You could take that question as a rhetorical question which most of you will do anyway or you could answer with a comment or an email or something. That would make me most happy. Still, the fact that there are people still supporting me by reading this keeps me happy I suppose and if you are reading this then you are a supporter whether you like it or not.
Enough about you, time to talk about me.
What’s went on during my absence? I hear you ask. Well, to be honest not an awful lot. Well, it depends on how you look at it suppose.
School is going on just as normal, sadly. The reason I say sadly is because I want to just tell school life to stop and take a breather. In a month’s time now, I’ll be sitting the first set of very important exams; the exams which will decide on what I do with my life. I feel as if I need time to stop just to let me come back to the surface of the deep waters that is school life and take a breather. Yes, I know that studying has to start going on and I know that I have plenty of time to get studying done but I feel as if my brain is, once again, going through that stage where it just gets clogged up with so much worry, stress, pessimism etc. The Easter holidays are coming up very shortly however so I think I will take some of that time to chill out, clear my head and get my head down.

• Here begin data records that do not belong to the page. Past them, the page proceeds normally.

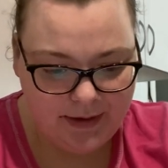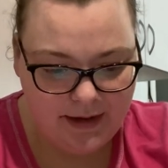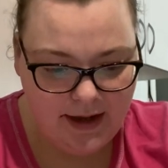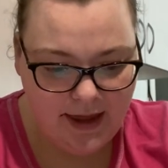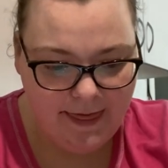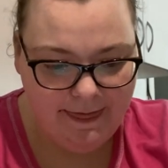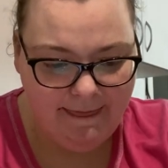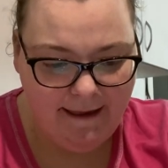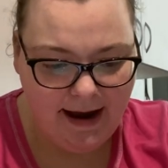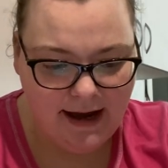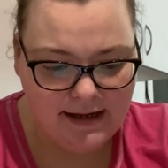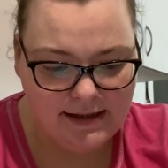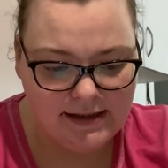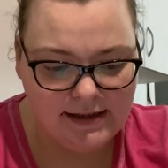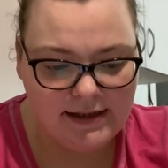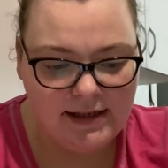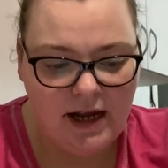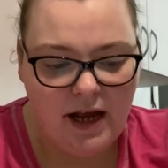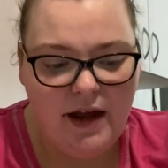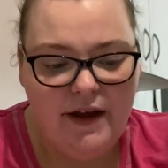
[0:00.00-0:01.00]

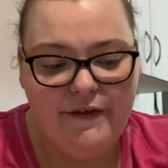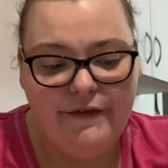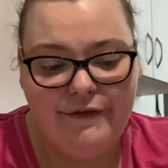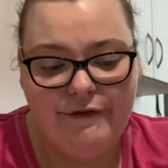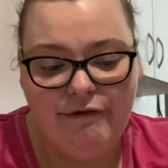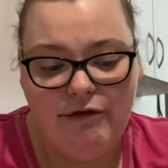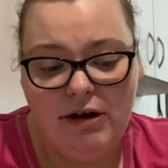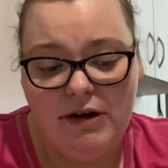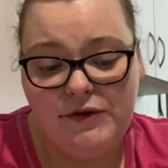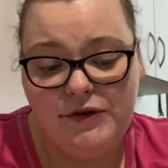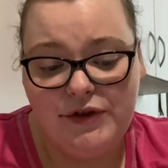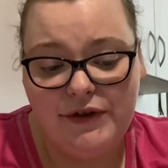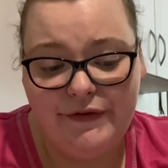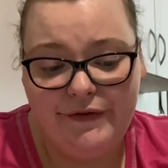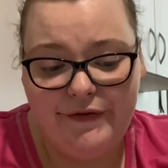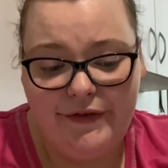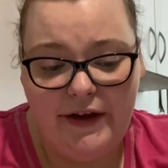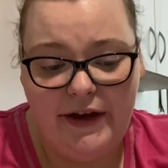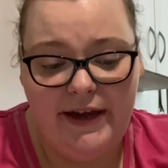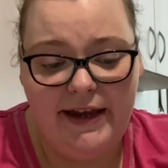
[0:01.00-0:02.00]
That's
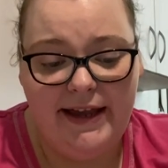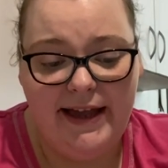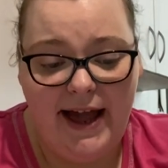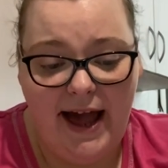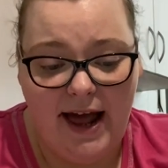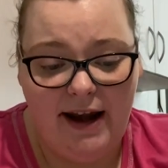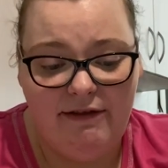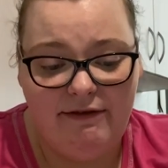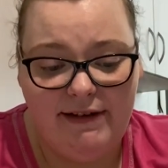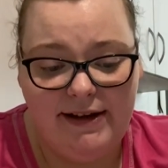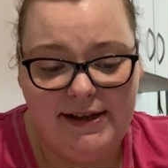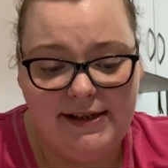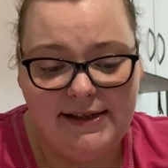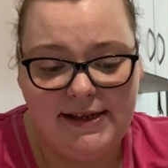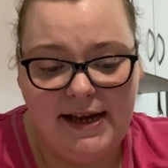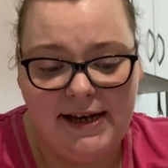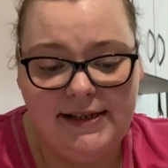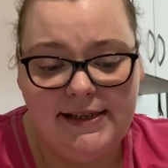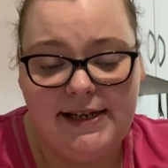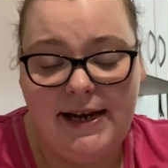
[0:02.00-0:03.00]
330 calories
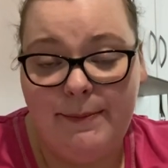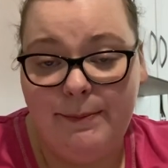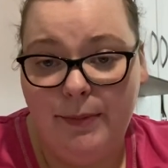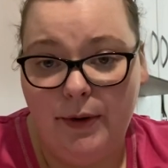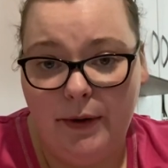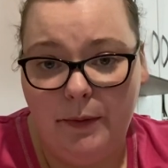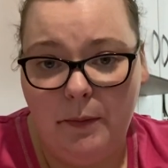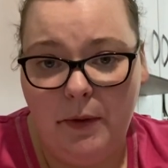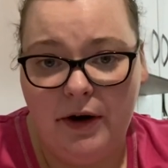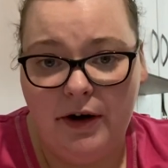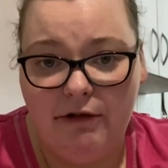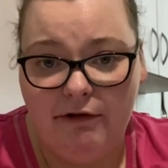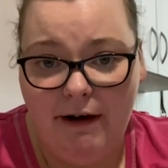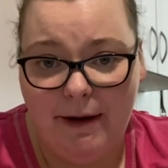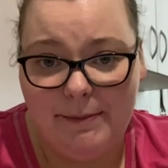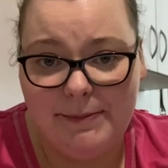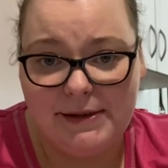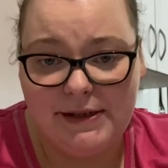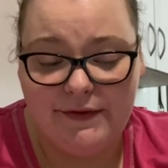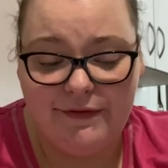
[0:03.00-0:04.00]
and 10.1
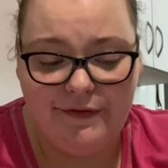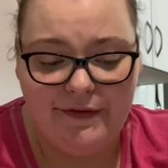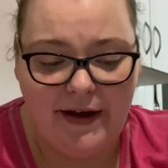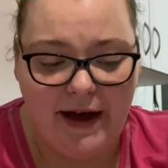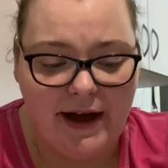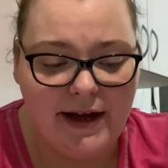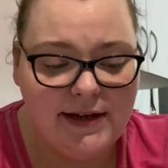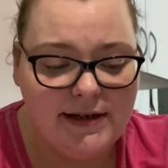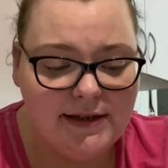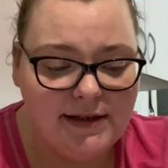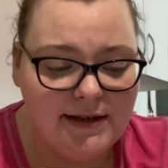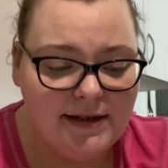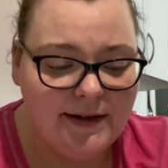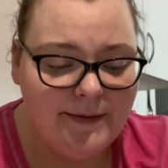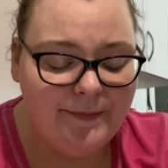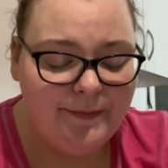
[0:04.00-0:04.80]
grams of fat.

I’ve been getting very musical lately. I would say I always have been musical but I guess now I’m just that little bit more musical. I was told about a creative residency thing not so long ago which takes place every year allowing around 50 pupils from the county of art, writing, photography and musical skills. I went to a ‘taster session’ a week or two ago and I am really interested in it. There is a whole application process and there is a lot of competition for a place but one of the things I need to do to prove that I do have musical abilities and skills is to send away a composition I have written if I want any hope of getting into the musical composition part of things. I have composed before both in and out of school though the scores I came up with weren’t too special. But now, I’ve bought my manuscript paper, downloaded my notation software and am cracking on at composing. I must say, I would never have thought I would enjoy composing so much. Thanks to my new found love for composing, I now find myself with more musical skills. I feel that because I am now frequently working with music and all the terms of it, I am more able to recognise these concepts and terms when reading music which I hope will majorly help me for my upcoming Grade 4 piano exam in early April. I should also mention that since my last blog post I sat my music practical exams which, to be honest, I thought quite well and am expecting good results from.

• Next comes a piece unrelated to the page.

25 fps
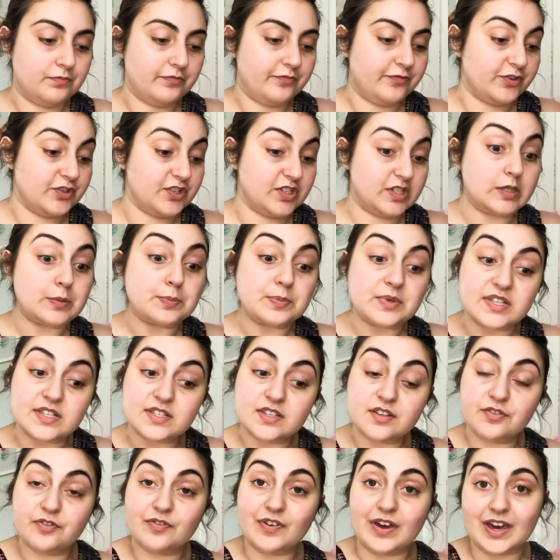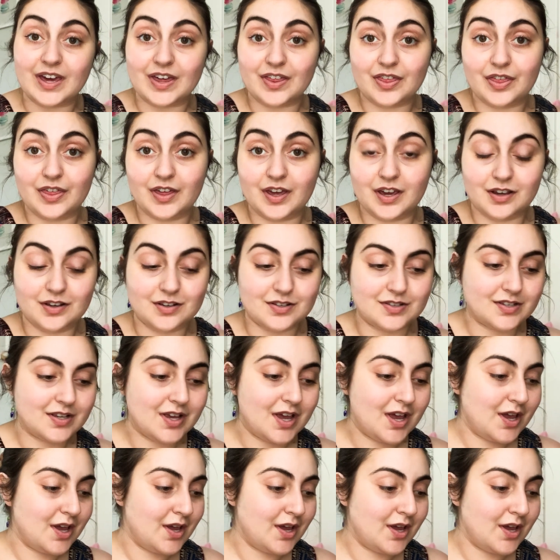for specific things.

I’ve sadly not been up to much photography wise recently. I really miss it but I just haven’t seemed to be inspired by anything or even had the time to get my camera out and start snapping. At the most, I’ve just been posting the odd photo to Instagram but I’ve not went on any photography hunting trips or anything. Hopefully I’ll soon be out and about again with my camera just as soon as the weather clears up a bit. Speaking of weather…
Snow. In the middle of March. Yes, it has happened before but it is quite rare. I don’t think I will be able to get my head around the idea of having snow on Easter Sunday in a week’s time when all my life I have celebrated Easter in Spring like weather. It’s not even good snow however. It seems everywhere but my town gets the traditional snow, the snow which actually lies on the ground and piles up an inch or two. But no, not my town we just get the rubbish snow which rarely lies and when it does, it only leaves a frosting all over the place which proves to be… ugly.
Apart from all of this, nothing noteworthy has really happened. Just plain ol’ life as normal in Scotland. I’m not going to complain however because I know that a bad day is only like that because I allow it to be.
Oh well, time to wrap things up as I feel I have written a novel on my whole life.